Saved data entries
---------------
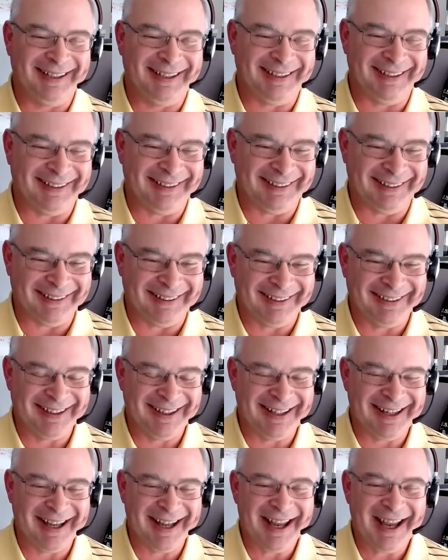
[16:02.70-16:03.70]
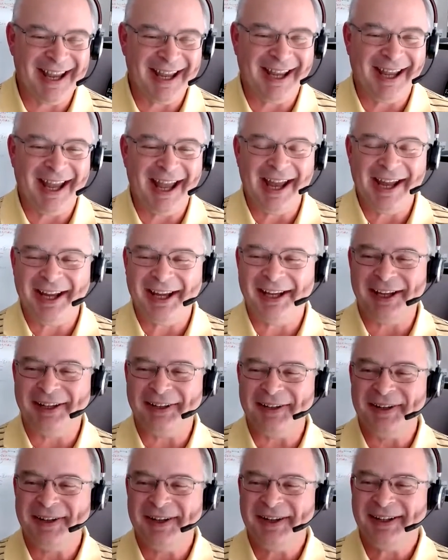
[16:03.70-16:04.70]
The
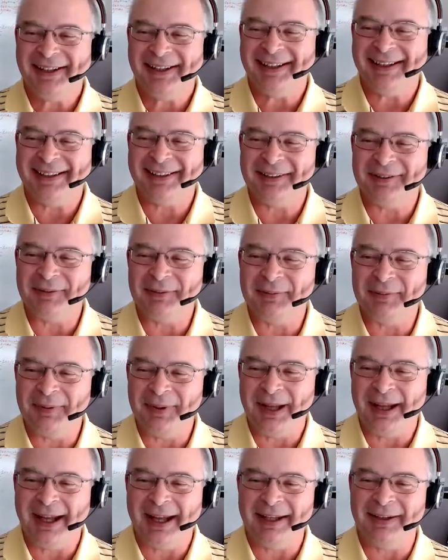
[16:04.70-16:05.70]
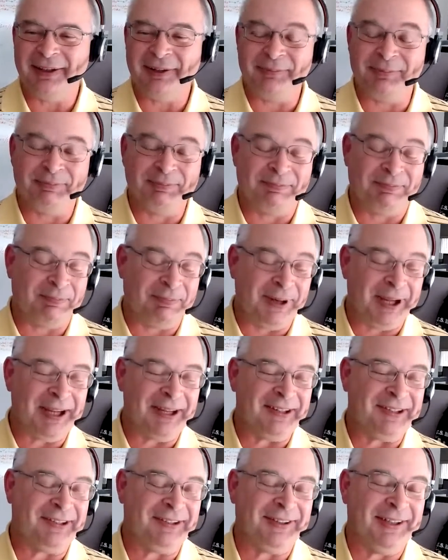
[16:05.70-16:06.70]
biggest thing is the diversity. I come
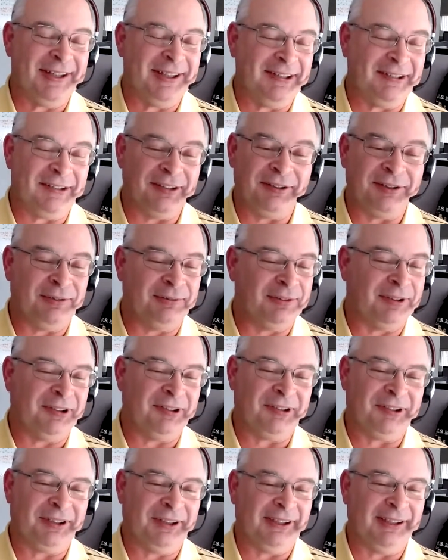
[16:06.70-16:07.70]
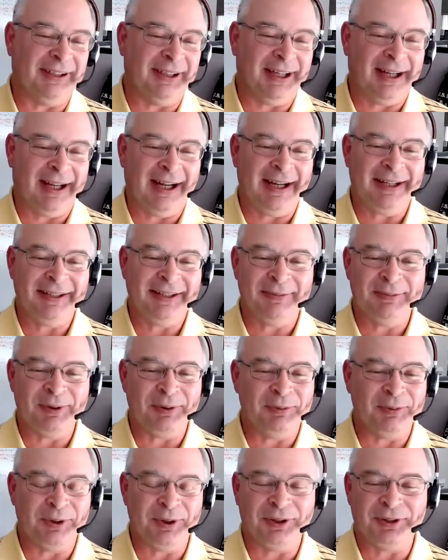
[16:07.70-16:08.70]
to work never knowing what
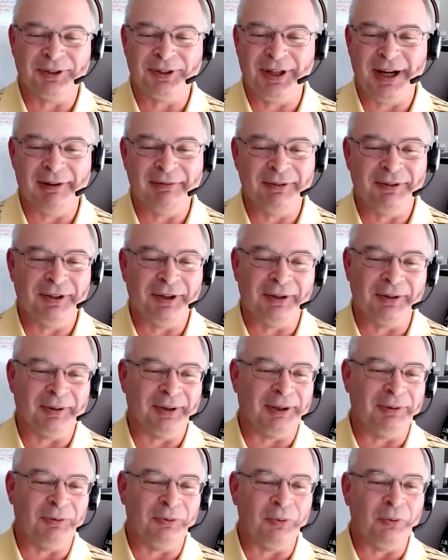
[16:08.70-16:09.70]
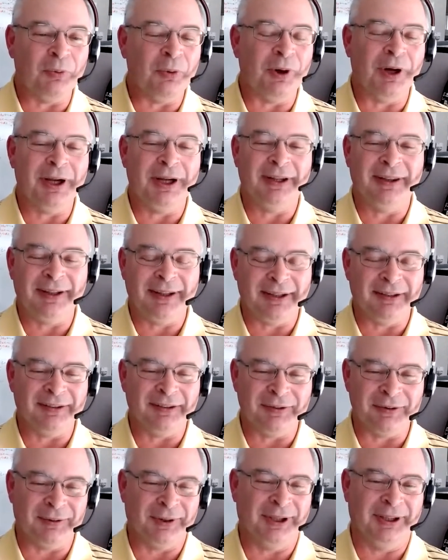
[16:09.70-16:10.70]
is going to be going on that day.
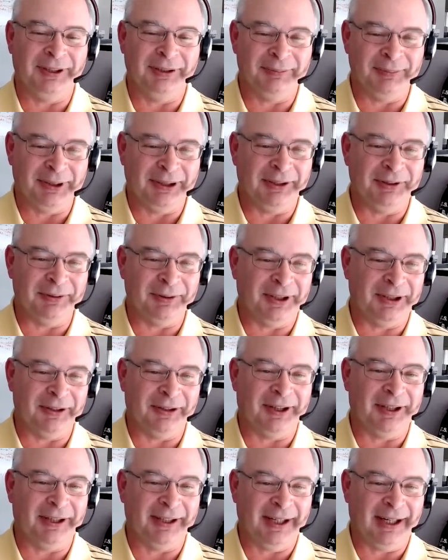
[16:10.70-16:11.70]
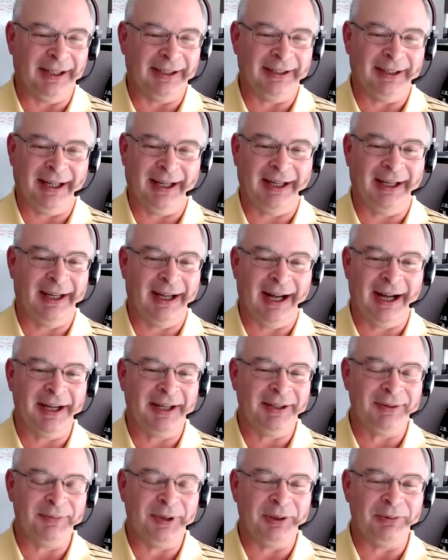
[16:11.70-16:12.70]
I come in with a plan, and to be honest
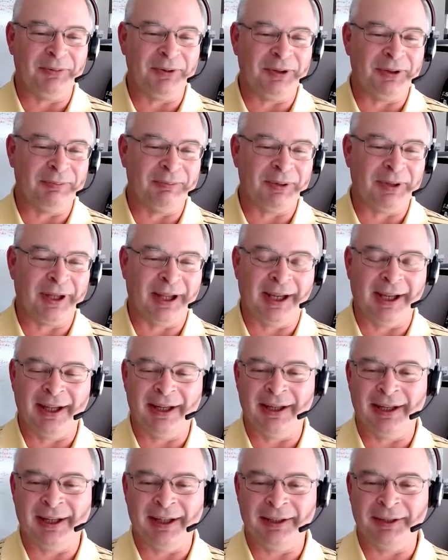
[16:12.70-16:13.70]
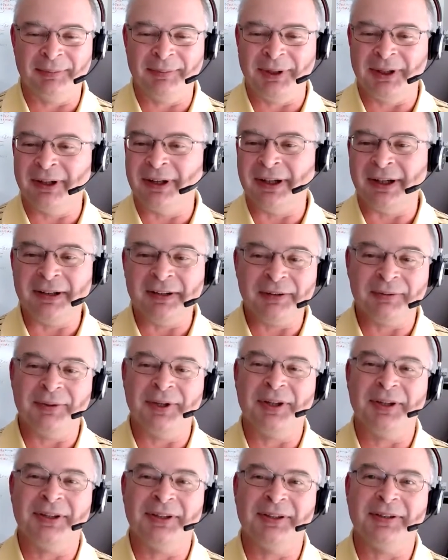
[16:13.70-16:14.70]
with you, 90% of the
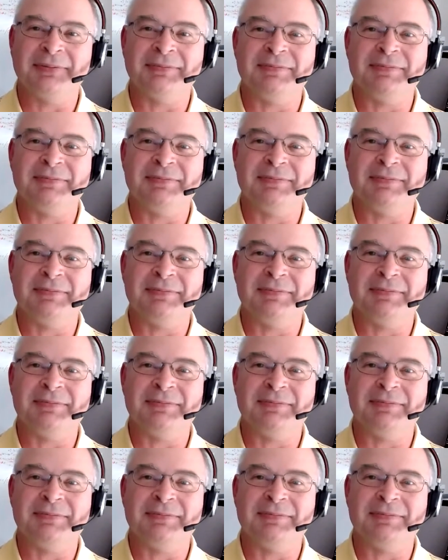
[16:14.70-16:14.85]
time,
---------------
▸ **WHAT YOU NEED TO DO**:
Your copy should hold every entry exactly as written, but none of the pictures.

▸ **RESULT OF THE TASK**:
[16:02.70-16:03.70]
[16:03.70-16:04.70]
The
[16:04.70-16:05.70]
[16:05.70-16:06.70]
biggest thing is the diversity. I come
[16:06.70-16:07.70]
[16:07.70-16:08.70]
to work never knowing what
[16:08.70-16:09.70]
[16:09.70-16:10.70]
is going to be going on that day.
[16:10.70-16:11.70]
[16:11.70-16:12.70]
I come in with a plan, and to be honest
[16:12.70-16:13.70]
[16:13.70-16:14.70]
with you, 90% of the
[16:14.70-16:14.85]
time,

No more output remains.